Collected data entries
- Opening Delimiter -

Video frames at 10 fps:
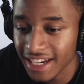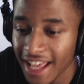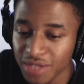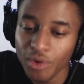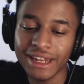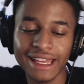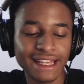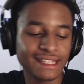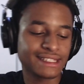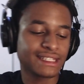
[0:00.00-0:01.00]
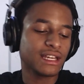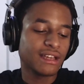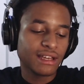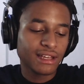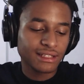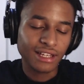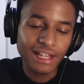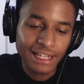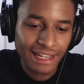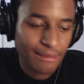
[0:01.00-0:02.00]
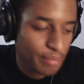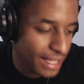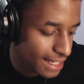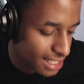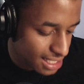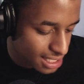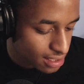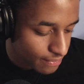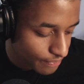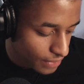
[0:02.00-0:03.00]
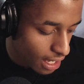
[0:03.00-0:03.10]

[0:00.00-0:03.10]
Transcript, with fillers: the next one is the Olympics.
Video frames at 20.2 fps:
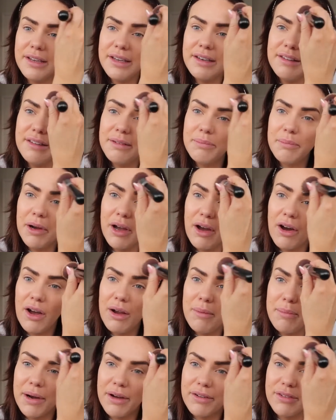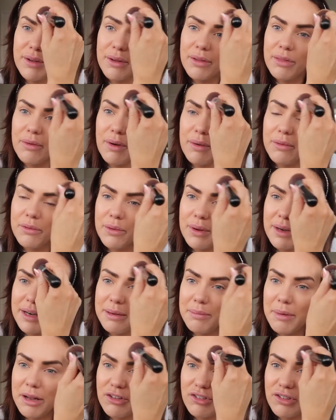tinted my eyebrows, so I thought I would
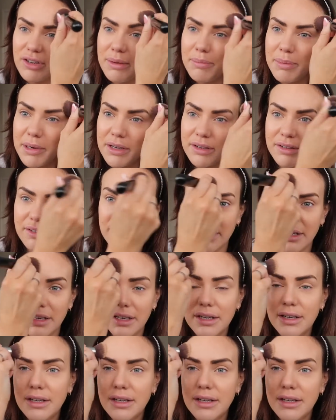quickly mention it because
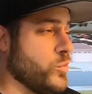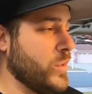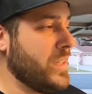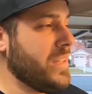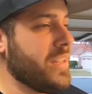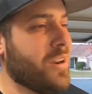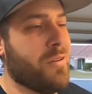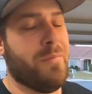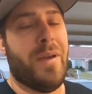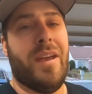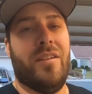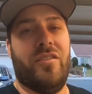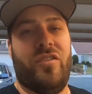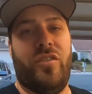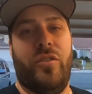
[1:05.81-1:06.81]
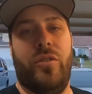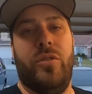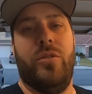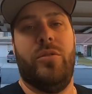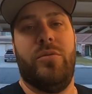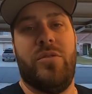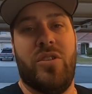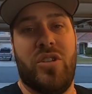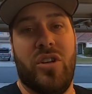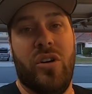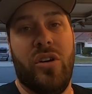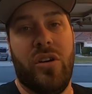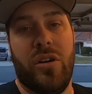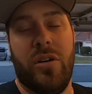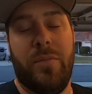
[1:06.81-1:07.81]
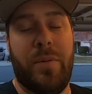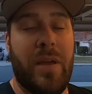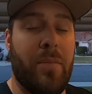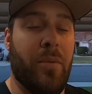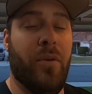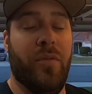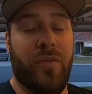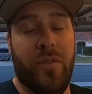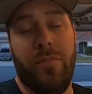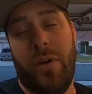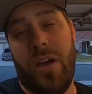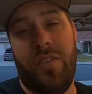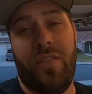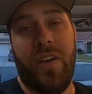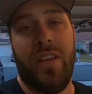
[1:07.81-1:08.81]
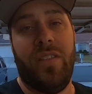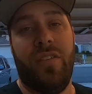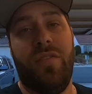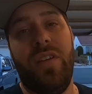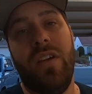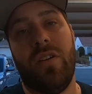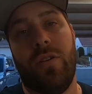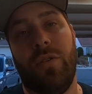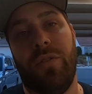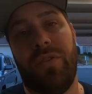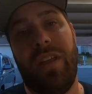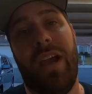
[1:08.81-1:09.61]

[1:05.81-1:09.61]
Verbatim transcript: really are meant to deter people from modifying their vehicles.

- Closing Delimiter -

== ASSIGNMENT ==
Word for word, write out each line from the one with "[1:07.81-1:08.81]" through the end of the entries above, and omit any pictures.

== YOUR RESPONSE ==
[1:07.81-1:08.81]
[1:08.81-1:09.61]

[1:05.81-1:09.61]
Verbatim transcript: really are meant to deter people from modifying their vehicles.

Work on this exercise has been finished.